Estaba derrotado. El frío hacía mella. El covid acechaba. El trabajo era cada vez mayor, pues las heladas obligaban a la recogida y ahuyentaba a los más débiles. Como cada mañana, a las 5 en la gasolinera de El Royo. Agradecía la mascarilla. Le salvaba del gélido amanecer y le recordaba que debía de tener la boca cerrada para, con suerte, subir a la camioneta.

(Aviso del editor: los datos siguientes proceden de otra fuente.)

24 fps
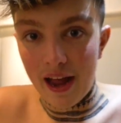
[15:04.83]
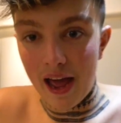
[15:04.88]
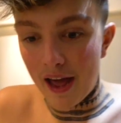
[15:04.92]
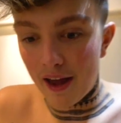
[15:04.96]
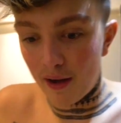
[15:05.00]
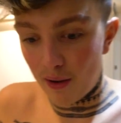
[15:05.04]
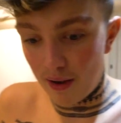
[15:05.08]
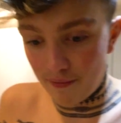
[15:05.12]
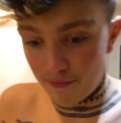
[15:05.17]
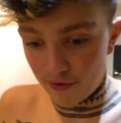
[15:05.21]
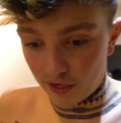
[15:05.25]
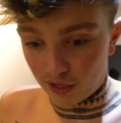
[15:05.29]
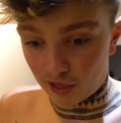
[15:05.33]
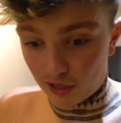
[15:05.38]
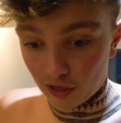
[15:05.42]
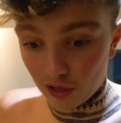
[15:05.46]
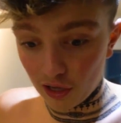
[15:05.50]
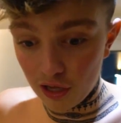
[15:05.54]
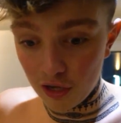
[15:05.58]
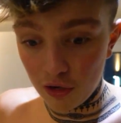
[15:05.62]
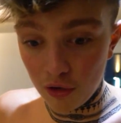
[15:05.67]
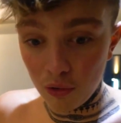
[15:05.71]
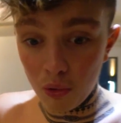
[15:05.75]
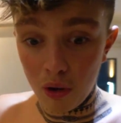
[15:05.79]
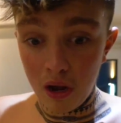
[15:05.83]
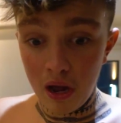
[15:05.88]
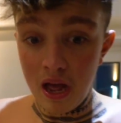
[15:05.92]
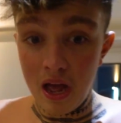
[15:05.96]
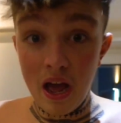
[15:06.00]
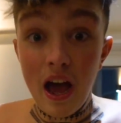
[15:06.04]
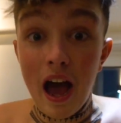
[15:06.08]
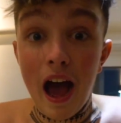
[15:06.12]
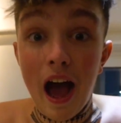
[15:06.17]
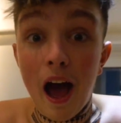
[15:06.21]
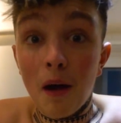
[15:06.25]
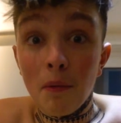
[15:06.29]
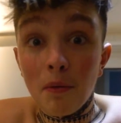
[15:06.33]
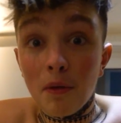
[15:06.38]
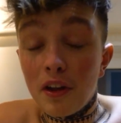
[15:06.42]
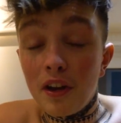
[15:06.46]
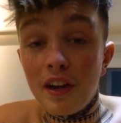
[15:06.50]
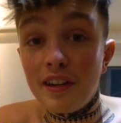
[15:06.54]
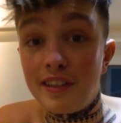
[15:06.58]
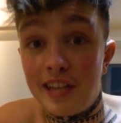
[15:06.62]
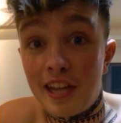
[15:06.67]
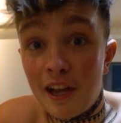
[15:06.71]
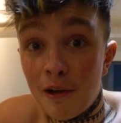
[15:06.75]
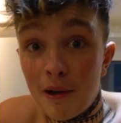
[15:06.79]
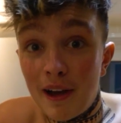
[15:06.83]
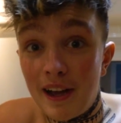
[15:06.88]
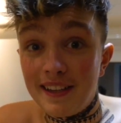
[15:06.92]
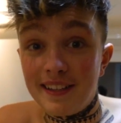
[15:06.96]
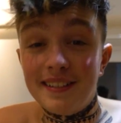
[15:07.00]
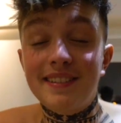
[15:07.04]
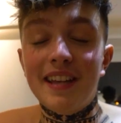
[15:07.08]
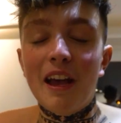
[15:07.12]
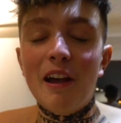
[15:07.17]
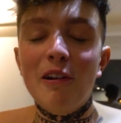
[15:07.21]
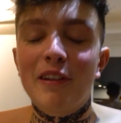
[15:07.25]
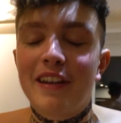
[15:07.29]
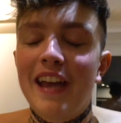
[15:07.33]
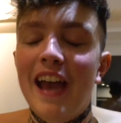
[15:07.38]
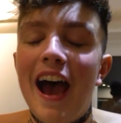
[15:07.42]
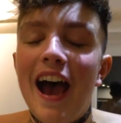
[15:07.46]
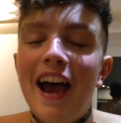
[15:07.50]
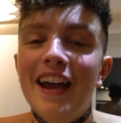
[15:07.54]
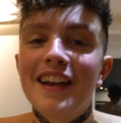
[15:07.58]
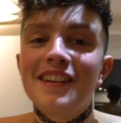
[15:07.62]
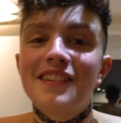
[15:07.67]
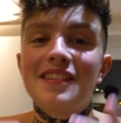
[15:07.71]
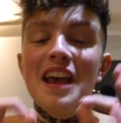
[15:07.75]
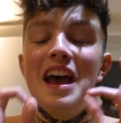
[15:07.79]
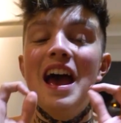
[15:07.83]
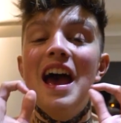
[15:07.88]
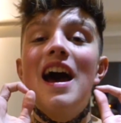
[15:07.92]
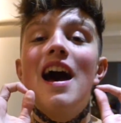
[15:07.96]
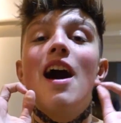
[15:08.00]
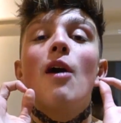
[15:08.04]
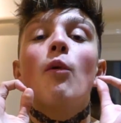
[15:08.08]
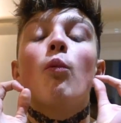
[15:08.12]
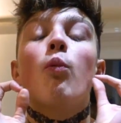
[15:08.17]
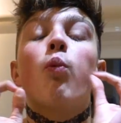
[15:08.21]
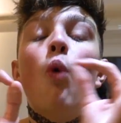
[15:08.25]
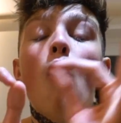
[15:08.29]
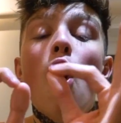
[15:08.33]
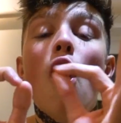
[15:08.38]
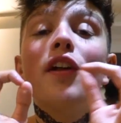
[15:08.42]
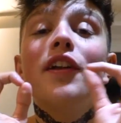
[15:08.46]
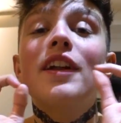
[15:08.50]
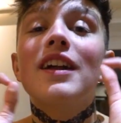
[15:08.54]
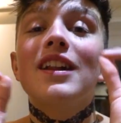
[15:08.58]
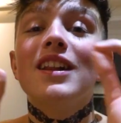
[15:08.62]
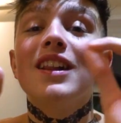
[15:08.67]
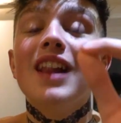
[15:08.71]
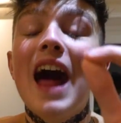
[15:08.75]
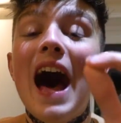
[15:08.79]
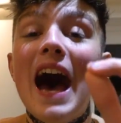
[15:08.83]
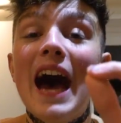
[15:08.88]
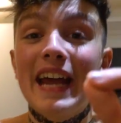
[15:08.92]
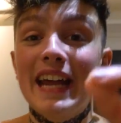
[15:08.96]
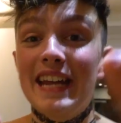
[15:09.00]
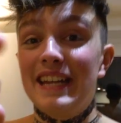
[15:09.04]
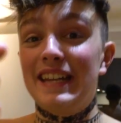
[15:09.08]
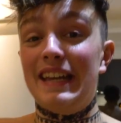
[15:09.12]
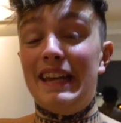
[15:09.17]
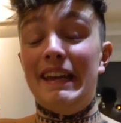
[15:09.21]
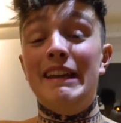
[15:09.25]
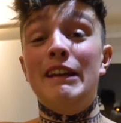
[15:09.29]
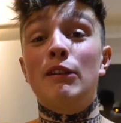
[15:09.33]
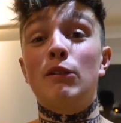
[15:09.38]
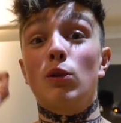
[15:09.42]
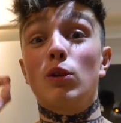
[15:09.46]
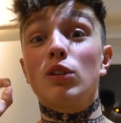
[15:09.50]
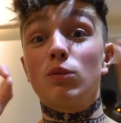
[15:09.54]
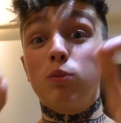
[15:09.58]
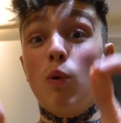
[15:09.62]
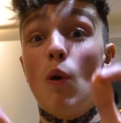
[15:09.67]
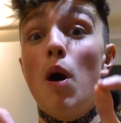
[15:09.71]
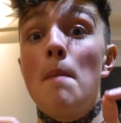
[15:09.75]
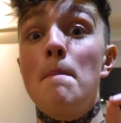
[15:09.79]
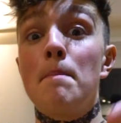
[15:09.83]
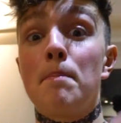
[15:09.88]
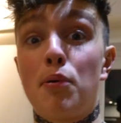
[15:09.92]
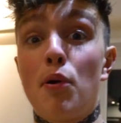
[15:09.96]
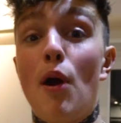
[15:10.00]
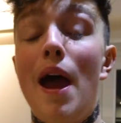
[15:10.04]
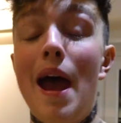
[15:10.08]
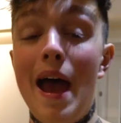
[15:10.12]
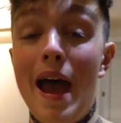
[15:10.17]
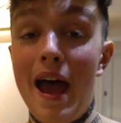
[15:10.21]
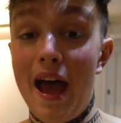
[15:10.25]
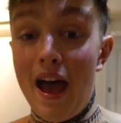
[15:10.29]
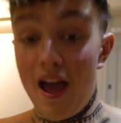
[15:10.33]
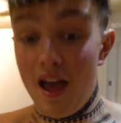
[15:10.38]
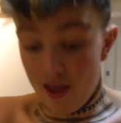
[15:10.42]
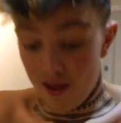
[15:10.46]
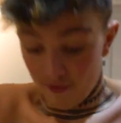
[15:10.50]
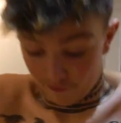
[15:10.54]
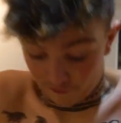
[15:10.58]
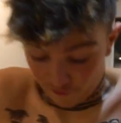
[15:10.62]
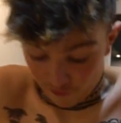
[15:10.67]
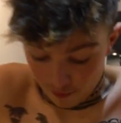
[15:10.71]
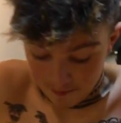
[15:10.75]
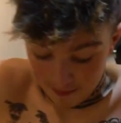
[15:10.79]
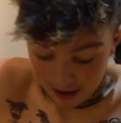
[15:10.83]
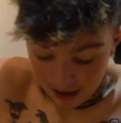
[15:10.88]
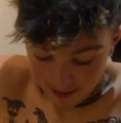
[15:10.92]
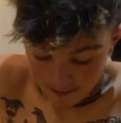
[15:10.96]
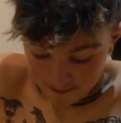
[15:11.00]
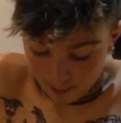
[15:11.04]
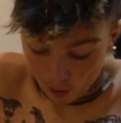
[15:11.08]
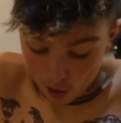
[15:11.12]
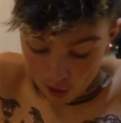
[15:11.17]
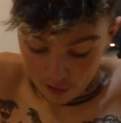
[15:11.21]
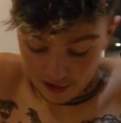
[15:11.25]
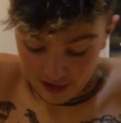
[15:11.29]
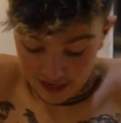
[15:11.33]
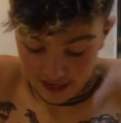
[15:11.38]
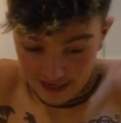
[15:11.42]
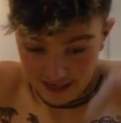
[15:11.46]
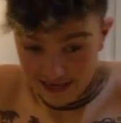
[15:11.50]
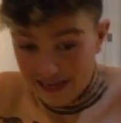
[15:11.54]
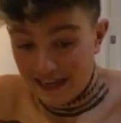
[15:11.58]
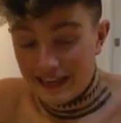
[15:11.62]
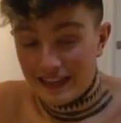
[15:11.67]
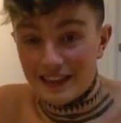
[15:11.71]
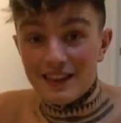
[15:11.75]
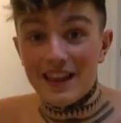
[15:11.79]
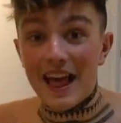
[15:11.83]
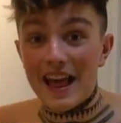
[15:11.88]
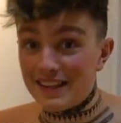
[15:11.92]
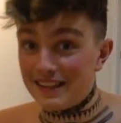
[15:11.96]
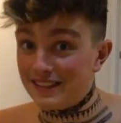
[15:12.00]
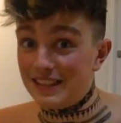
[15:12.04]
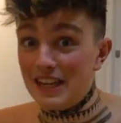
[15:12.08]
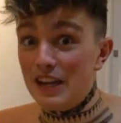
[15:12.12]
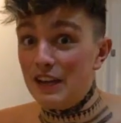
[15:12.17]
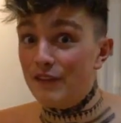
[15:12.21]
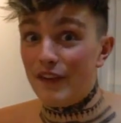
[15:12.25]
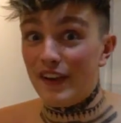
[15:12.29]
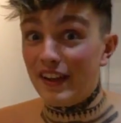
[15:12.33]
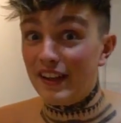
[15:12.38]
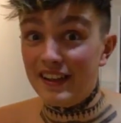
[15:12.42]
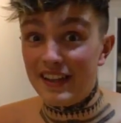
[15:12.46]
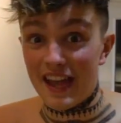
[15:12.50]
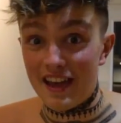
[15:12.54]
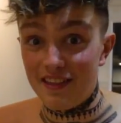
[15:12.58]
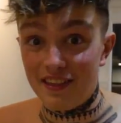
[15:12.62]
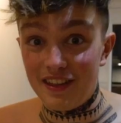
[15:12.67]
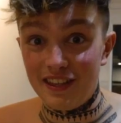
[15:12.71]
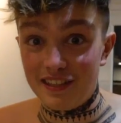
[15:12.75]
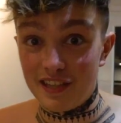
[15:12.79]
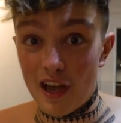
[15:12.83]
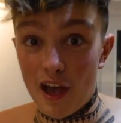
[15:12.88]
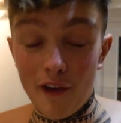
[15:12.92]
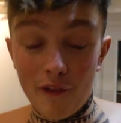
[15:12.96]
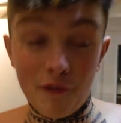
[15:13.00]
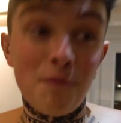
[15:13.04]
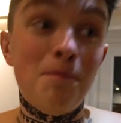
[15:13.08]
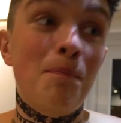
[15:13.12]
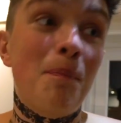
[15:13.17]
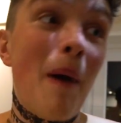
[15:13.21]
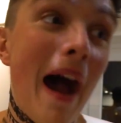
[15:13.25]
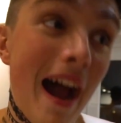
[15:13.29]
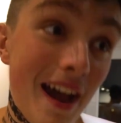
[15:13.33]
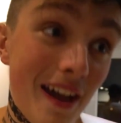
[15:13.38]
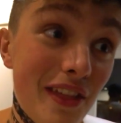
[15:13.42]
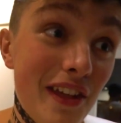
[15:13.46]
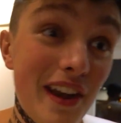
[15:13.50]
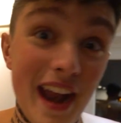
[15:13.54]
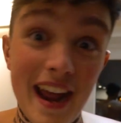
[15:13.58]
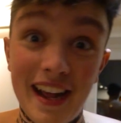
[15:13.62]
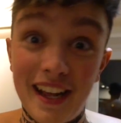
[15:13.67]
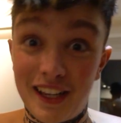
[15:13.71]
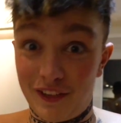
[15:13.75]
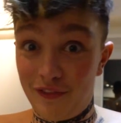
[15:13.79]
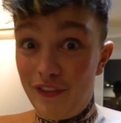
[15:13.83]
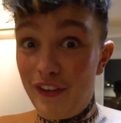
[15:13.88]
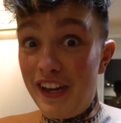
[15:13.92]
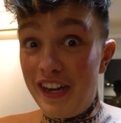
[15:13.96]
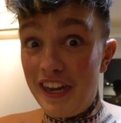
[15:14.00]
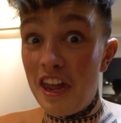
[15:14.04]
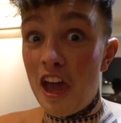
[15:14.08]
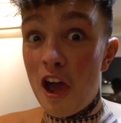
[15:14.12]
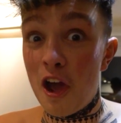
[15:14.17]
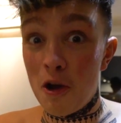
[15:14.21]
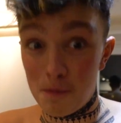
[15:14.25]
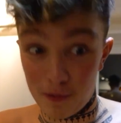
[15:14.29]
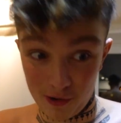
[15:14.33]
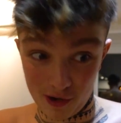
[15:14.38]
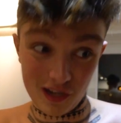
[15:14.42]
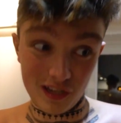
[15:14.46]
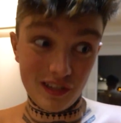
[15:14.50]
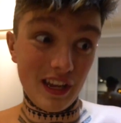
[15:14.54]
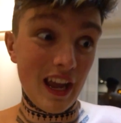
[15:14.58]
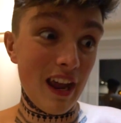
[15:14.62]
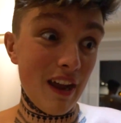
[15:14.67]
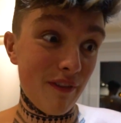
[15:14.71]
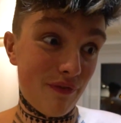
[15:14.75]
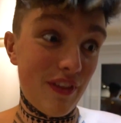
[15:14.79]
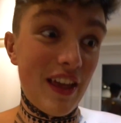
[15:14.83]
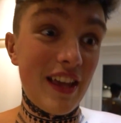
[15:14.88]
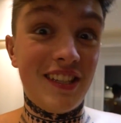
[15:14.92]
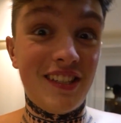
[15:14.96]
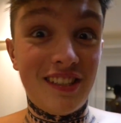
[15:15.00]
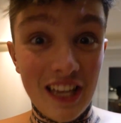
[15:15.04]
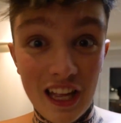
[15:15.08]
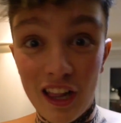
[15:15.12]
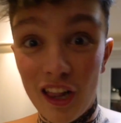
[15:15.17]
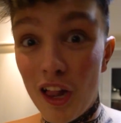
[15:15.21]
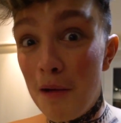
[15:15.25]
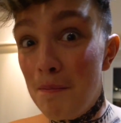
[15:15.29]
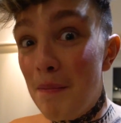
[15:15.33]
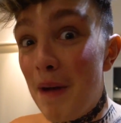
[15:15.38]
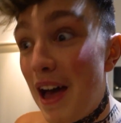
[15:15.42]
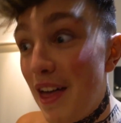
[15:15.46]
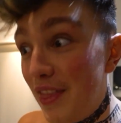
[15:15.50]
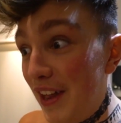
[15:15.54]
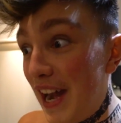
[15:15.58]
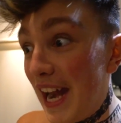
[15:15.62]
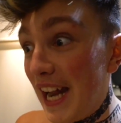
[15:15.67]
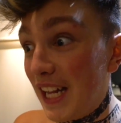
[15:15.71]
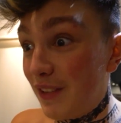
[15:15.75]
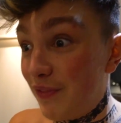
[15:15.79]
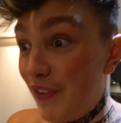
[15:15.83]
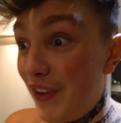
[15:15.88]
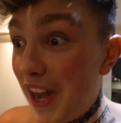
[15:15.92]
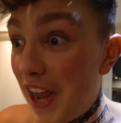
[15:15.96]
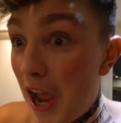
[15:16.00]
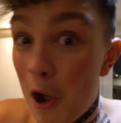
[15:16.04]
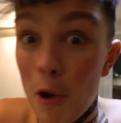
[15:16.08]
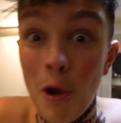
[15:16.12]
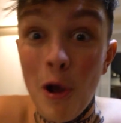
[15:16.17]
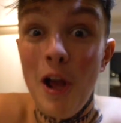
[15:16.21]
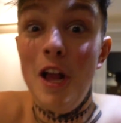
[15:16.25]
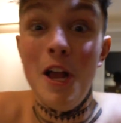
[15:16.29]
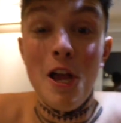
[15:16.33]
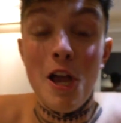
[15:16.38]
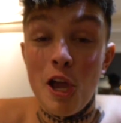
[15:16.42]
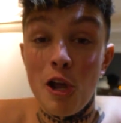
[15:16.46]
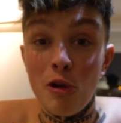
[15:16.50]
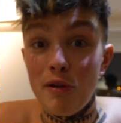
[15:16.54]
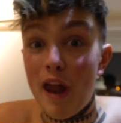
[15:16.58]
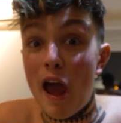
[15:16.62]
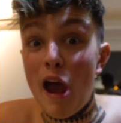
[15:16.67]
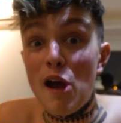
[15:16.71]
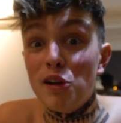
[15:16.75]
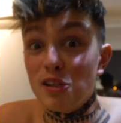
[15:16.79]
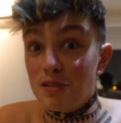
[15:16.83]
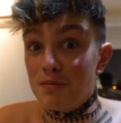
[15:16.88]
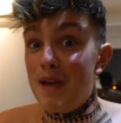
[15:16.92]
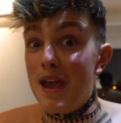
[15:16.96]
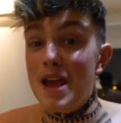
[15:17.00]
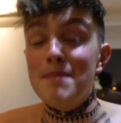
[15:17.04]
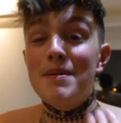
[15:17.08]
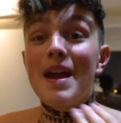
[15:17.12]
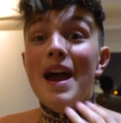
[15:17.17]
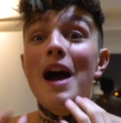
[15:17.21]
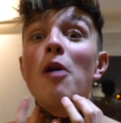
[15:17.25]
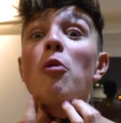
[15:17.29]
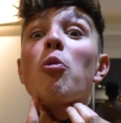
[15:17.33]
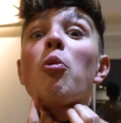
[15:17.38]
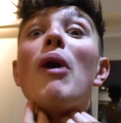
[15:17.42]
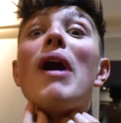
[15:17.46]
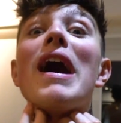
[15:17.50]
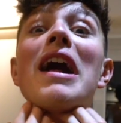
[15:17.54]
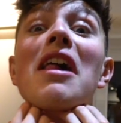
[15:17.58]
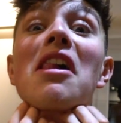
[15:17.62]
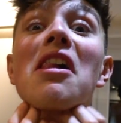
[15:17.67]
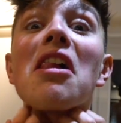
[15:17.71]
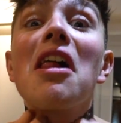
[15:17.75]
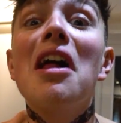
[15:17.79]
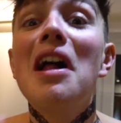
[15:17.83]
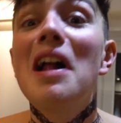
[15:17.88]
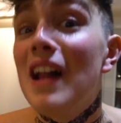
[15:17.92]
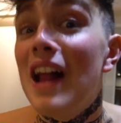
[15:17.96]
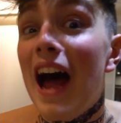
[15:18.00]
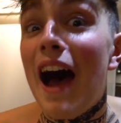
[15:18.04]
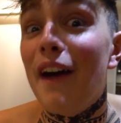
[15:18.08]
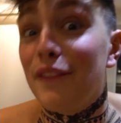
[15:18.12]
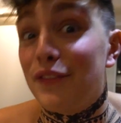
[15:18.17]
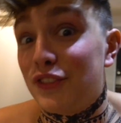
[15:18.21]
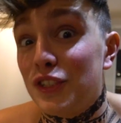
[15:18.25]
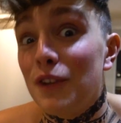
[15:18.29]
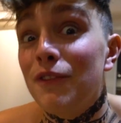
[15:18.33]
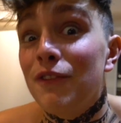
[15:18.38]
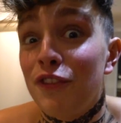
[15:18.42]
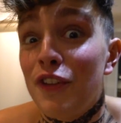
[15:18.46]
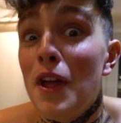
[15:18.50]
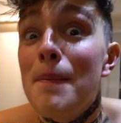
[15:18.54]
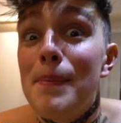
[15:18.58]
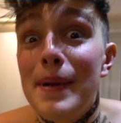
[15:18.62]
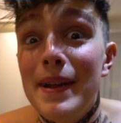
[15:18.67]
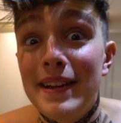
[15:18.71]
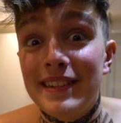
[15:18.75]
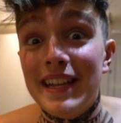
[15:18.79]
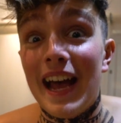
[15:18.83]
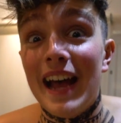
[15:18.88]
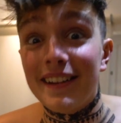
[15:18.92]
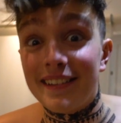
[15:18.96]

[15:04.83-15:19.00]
and I don't have a clue how I'm gonna do it. So guys, one like equals one prayer for my body. Let's see if I can get these off by the next video because if they're still on by the next video, who knows, maybe I will have some flipping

Apartó los trastos del asiento trasero y rezó para que el capataz no hubiera batido su récord nocturno de gintonics, cegado aún más por el espíritu navideño. El aliento empañó los cristales. Estaban prohibidos más de 3 y también romper el toque de queda, pero a esas horas y a nosotros, los pringados, quién nos va a parar salvo una mala curva o paso a nivel. El jodido explotador no gastaba ni en calefacción y tampoco se podía rechistar cuando el dial se situaba sobre el locutor que le recordaba a todos los santos, hasta envenenar cada jornada. La escarcha cubría toda la plantación de lechugas.

Las cajas dispuestas. Hoy no habría hoguera para calentarse las manos. Al tajo directo de 7 a unas 12 que se convertían en 14. Sin rechistar, apenas parpadear. Con su familia en la cabeza saciando su sed, hambre y hálito, iba recorriendo los surcos, sucediendo la carga y descarga de la hortaliza. Cada hora se preguntaba cuánto aguantaría en territorio hostil.

Recordó también a los valientes que osaron sugerir un descanso o cobrar el salario mínimo. Hubo un compatriota, incluso, que se tiró a la red para mostrar el esfuerzo de los cientos de inmigrantes que hacen posible la cesta de la compra con y sin pandemia.

Centro de la diana de los mismos que los esclavizan. Otro calvario superado…entre sueños escuchó de vuelta un anuncio solicitando urgentemente donaciones. Y él, aunque se la sacaban todos los días, tenía aún. Se dirigió al Centro de Hemodonación de Murcia y se sintió humano, cultivando vida.